Still, it seems to me that sabbath is about something more than rest. We could
argue that playing golf or watching football or shopping or taking the kids
to soccer or t ball or tripping off to Tahoe or the beach qualify as some sort
of sabbath activity. After all these things provide a change of pace from the
daily routine; they are recreational; they are done most often with family
and friends. But the text says, “Remember the sabbath and keep it holy.” Oh…well…yes,
there is that. Perhaps this fourth of the commandments is meant to be linked
closely to the first in which we are enjoined to have no gods before the one
true God and the second in which we are warned to forgo idolatry and the third
that tells us not to make wrongful use of God’s name. Somehow human beings
have managed to trivialize these great instructions about our relationship
to God by reducing them to rules and regulations about statuary in church and
use of foul language and going to movies on Sunday. It is no wonder that so
many have turned their backs on such small-visioned and mean spirited religion.
Isn’t this the very kind of religion Jesus came to challenge? When he
comes to show us the way back to God and to God’s realm, he confronts
such deadening religious practice every time it takes us away from a living
relationship with the God who made us and loves us and wants to have abundant
life in communion with God. No wonder he responds in anger and frustration
with those who have commandeered the living tradition of God’s covenant
with humanity and made it a set of rote practices and beliefs that are deadening
rather than enlivening.
When Jesus looks into the shadows and sees the suffering of this daughter of
Abraham, he is drawn into a sabbath state of compassion. Elcindor Johnson and
Lori McPherson say that “In this act we see that caring for the needs
of others is actually an integral part of our worship and spiritual growth.
Service is a form of worship. Even in the midst of our worship services there
are opportunities to minister to the needs of others. And when we minister
to the needs of others outside of our church buildings we are creating new
sacred spaces” ("Restorers of the Streets," Elcindor Johnson,
Lori McPherson, Out In Scripture: An Honest Encounter Between Our Lives and
the Bible, Human Rights Campaign, August 26, 2007.) Paul Nuechterlein points
out that “Jesus not only reached out to heal the sick but seemed to choose
the sabbath as the best time -- as a time to celebrate God's continuing power
of creation through healing -- and refusing the moralizing interpretation of
his day” (Paul Nuechterlein & Friends, Girardian Reflections on the
Lectionary, August 26, 2007.)
And in our words of preparation Nuecheterlein goes on to say, “Sabbath
work is precisely work that frees us to finally do the work that we are created
to do, that all of creation is created to do: praise God. This woman is able
to be unbound from the burden of Satanic work so that she is immediately able
to do her proper work as a beloved creature of God. She is freed to praise
her Creator. Jesus seemingly gives us an example not of sabbath rest but of
the sabbath work of re-orienting our work in a way that liberates it” (Paul
Nuechterlein & Friends, Girardian Reflections on the Lectionary, August
26, 2007.)
Today’s text is an illustration of Jesus’ attempts to enliven the
faith and the religion of his people. Sabbath is not rest as opposed to work.

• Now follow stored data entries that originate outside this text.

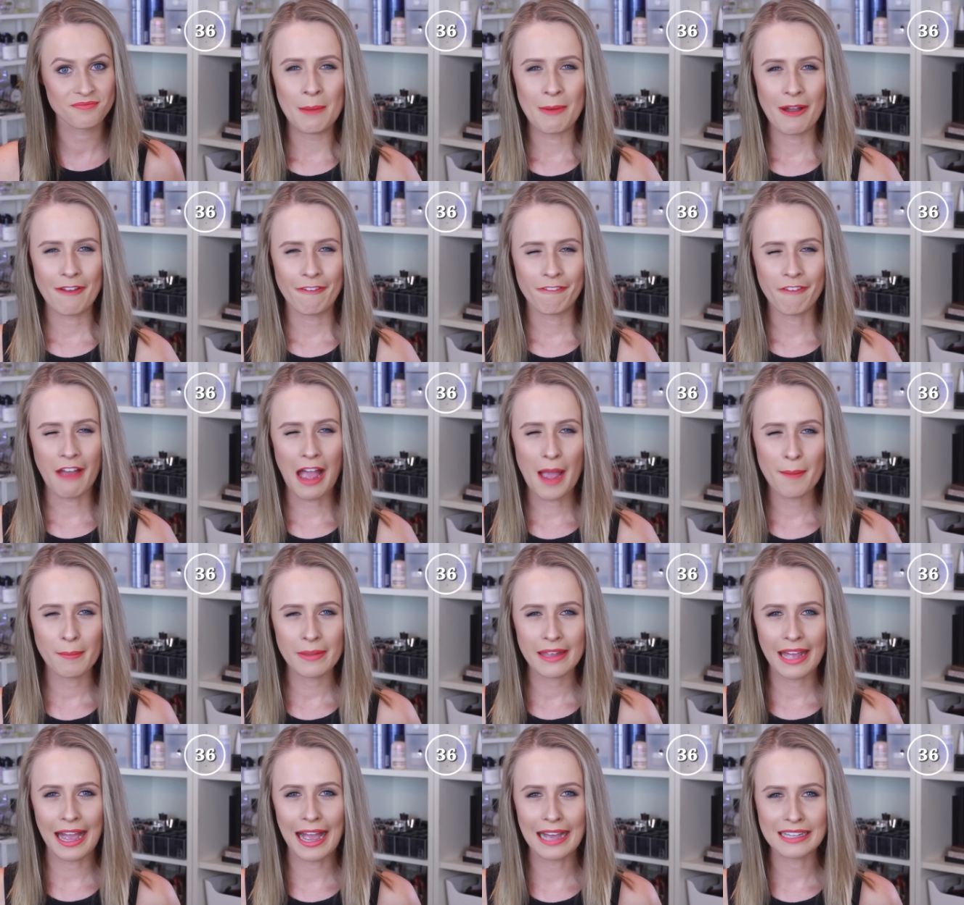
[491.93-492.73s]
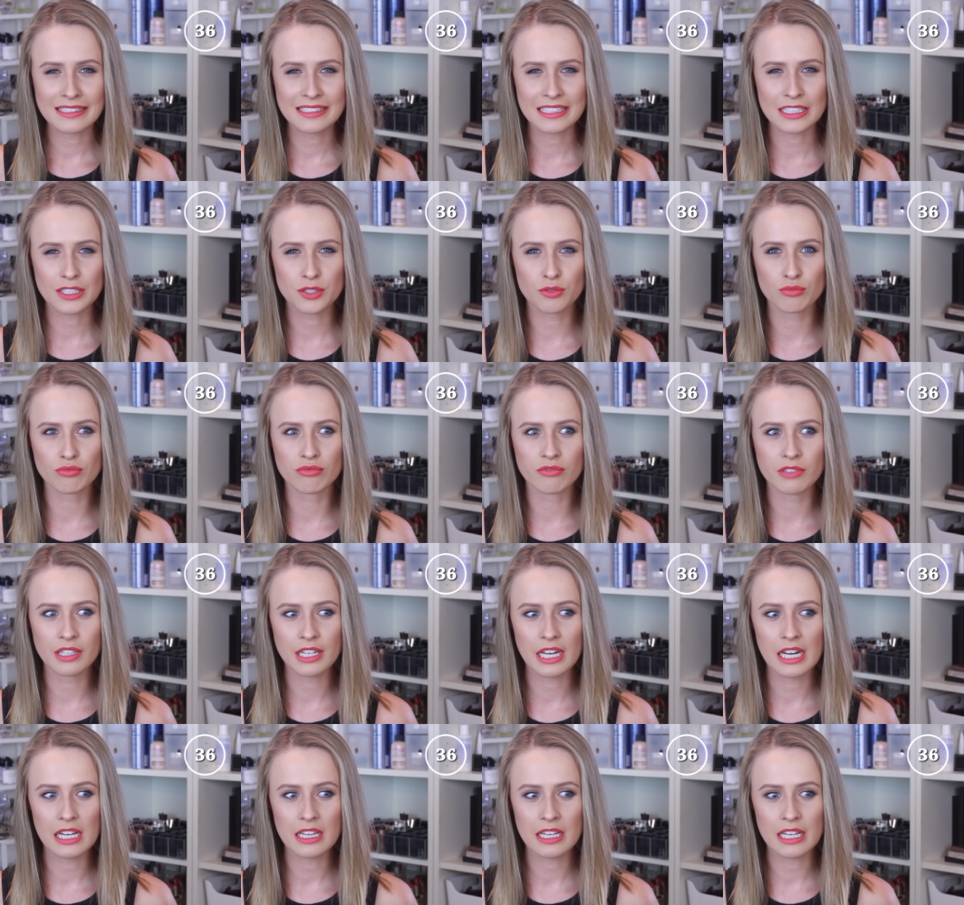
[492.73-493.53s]
My family has this
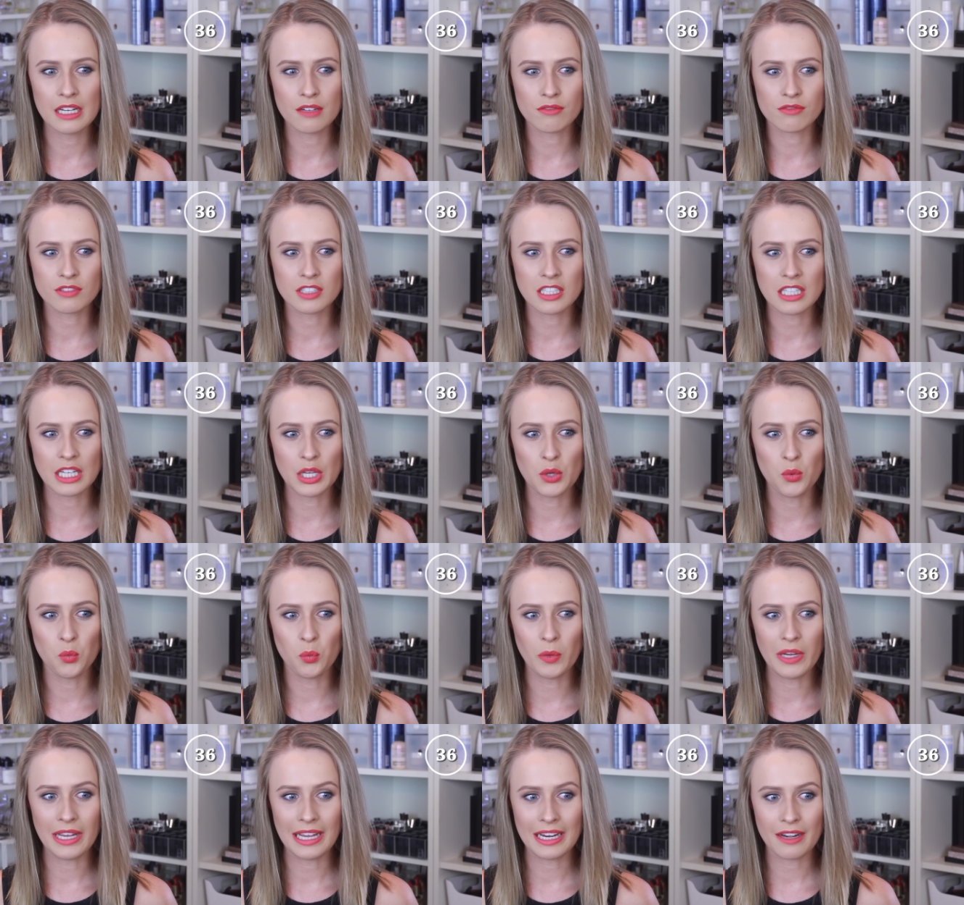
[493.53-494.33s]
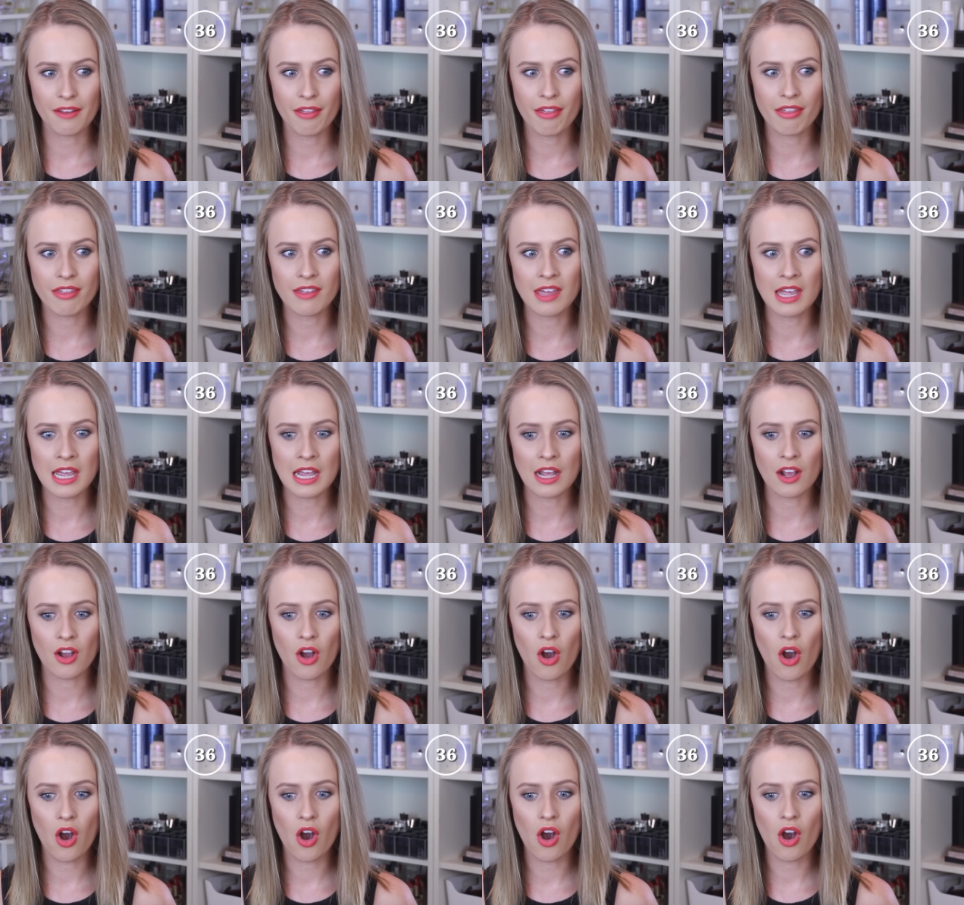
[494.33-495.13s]
really, really weird
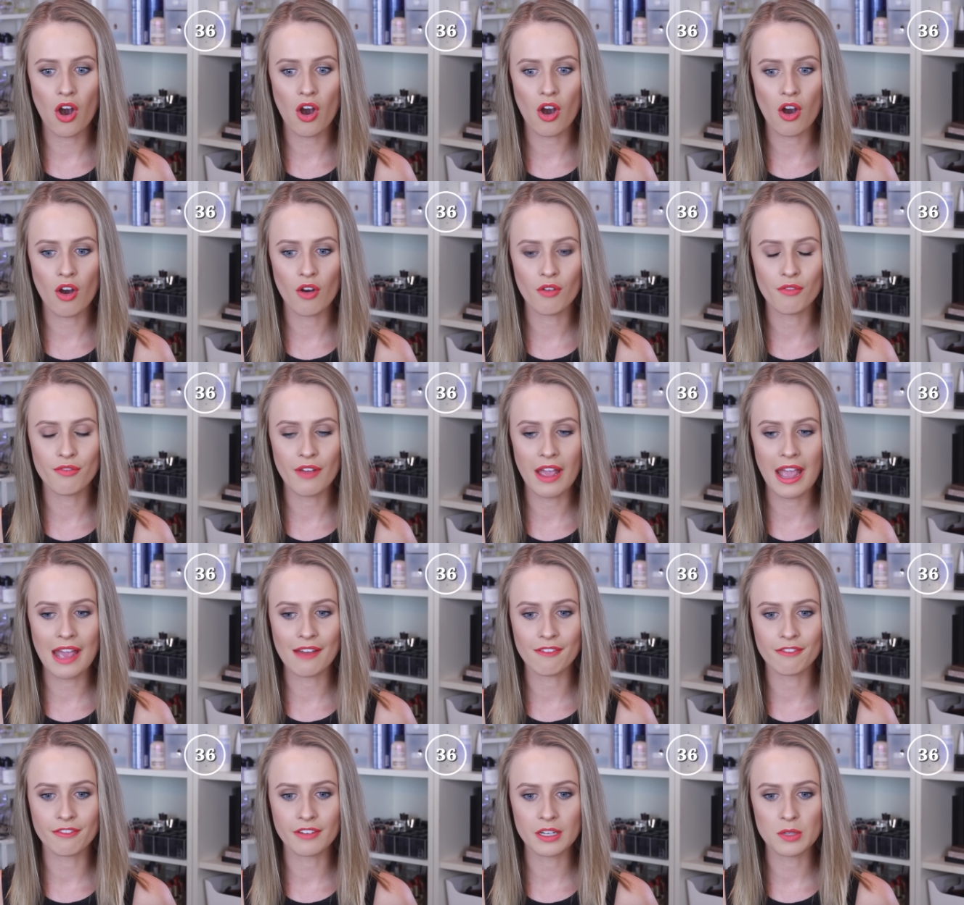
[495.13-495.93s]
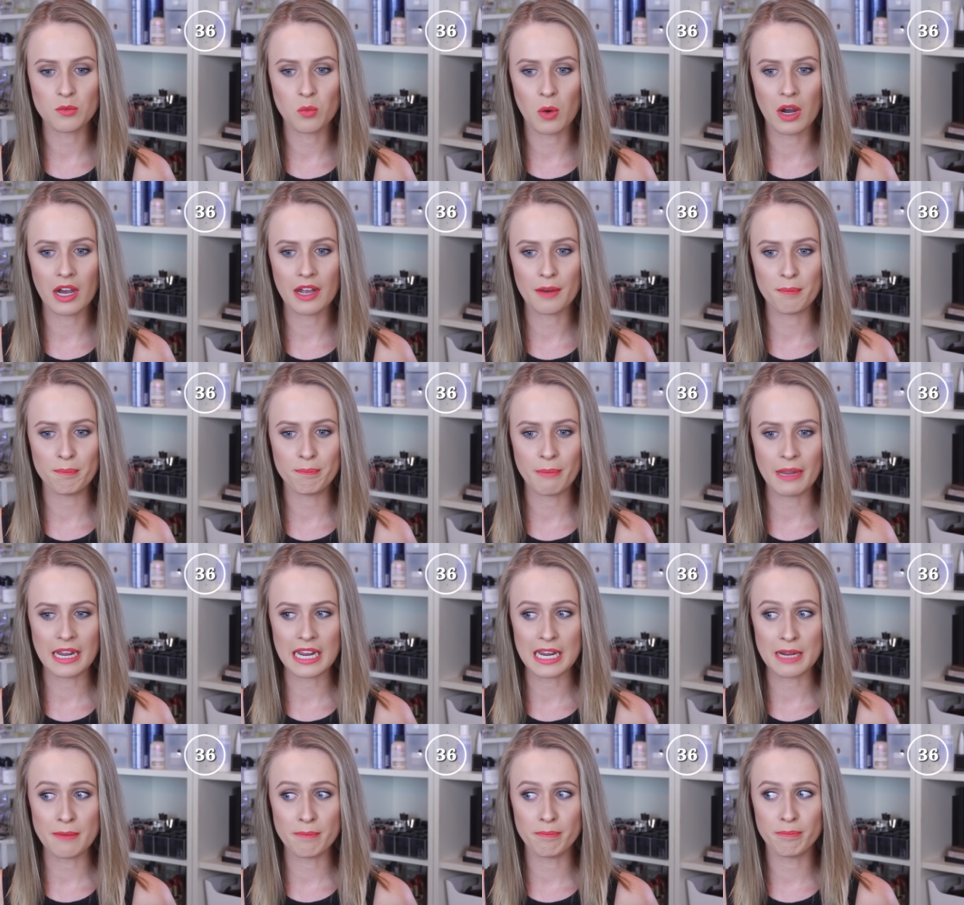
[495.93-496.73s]
thing of everyone
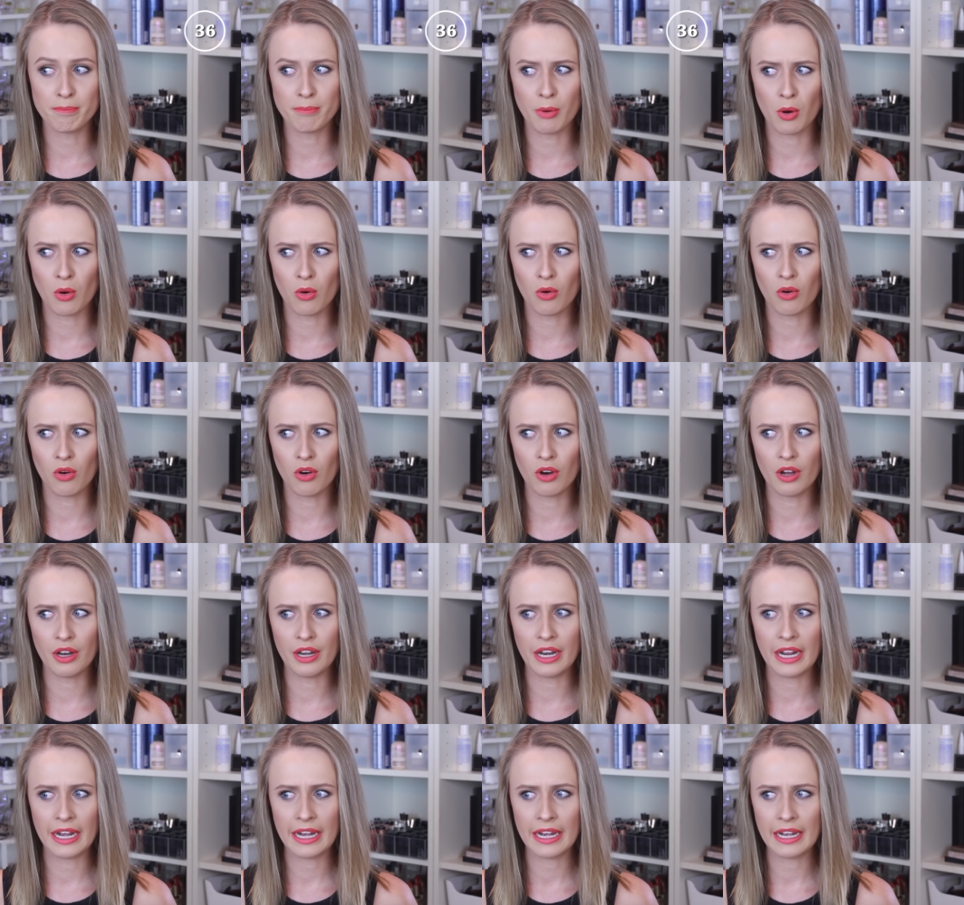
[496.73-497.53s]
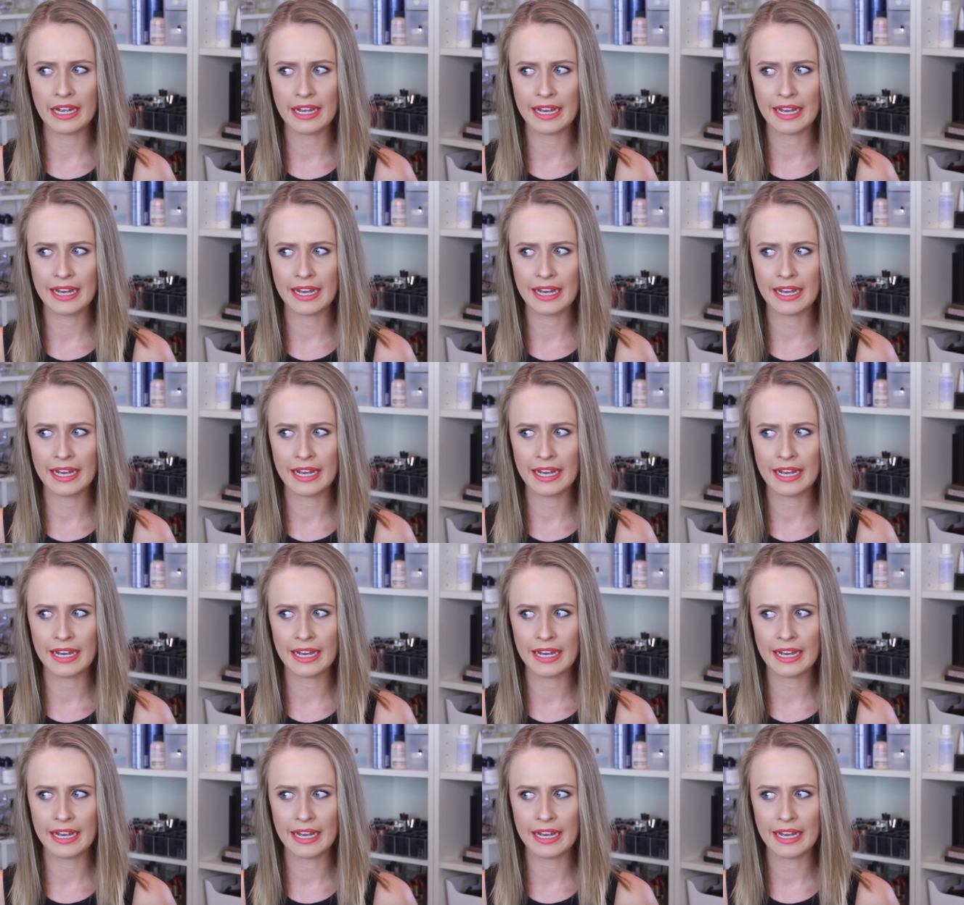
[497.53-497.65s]
being born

Sabbath may, in fact must, include both. Sabbath, he seems to be saying, is
about our relationship with God; it’s about how we live into the holy.

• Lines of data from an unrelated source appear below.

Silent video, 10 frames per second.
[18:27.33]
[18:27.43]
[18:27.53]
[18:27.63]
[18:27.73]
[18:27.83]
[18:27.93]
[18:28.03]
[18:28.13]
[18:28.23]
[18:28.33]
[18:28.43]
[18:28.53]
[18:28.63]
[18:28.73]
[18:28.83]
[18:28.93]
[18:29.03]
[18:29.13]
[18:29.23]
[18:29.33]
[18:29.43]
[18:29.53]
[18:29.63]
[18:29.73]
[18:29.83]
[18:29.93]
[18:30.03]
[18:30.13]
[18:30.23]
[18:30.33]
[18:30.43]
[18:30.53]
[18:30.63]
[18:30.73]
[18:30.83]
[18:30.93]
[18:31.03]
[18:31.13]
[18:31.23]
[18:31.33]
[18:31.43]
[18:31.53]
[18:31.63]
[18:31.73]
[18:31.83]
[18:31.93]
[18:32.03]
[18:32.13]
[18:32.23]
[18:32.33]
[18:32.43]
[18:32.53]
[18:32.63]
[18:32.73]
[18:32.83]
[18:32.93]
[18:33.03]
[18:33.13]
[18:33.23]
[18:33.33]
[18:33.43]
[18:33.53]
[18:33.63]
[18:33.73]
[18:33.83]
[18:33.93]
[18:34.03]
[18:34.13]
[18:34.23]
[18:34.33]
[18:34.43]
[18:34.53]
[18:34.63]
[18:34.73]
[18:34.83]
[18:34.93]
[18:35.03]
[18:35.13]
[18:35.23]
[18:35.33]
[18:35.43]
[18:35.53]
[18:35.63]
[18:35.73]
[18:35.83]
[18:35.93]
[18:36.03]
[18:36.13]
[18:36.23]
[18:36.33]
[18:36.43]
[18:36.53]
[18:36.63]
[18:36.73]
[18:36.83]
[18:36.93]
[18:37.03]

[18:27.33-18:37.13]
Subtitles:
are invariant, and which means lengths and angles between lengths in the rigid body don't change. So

Sometimes it does mean rest; sometimes it means going off alone to pray and
meditate; sometimes it means engaging in the work of love and compassion. Nor
is sabbath of this sort tied to a particular time or place. Of course, for
us, it helps to have this place to gather as a community of faith for worship
and friendship, care and support, mission and outreach, learning and playing,
but sabbath is more a state of mind, an approach to life that keeps us connected
to God and God’s will and work for us. May we then hold a sabbath state
of mind, including sabbath rest and sabbath work, as we seek to be the church
of Jesus Christ in this place and time.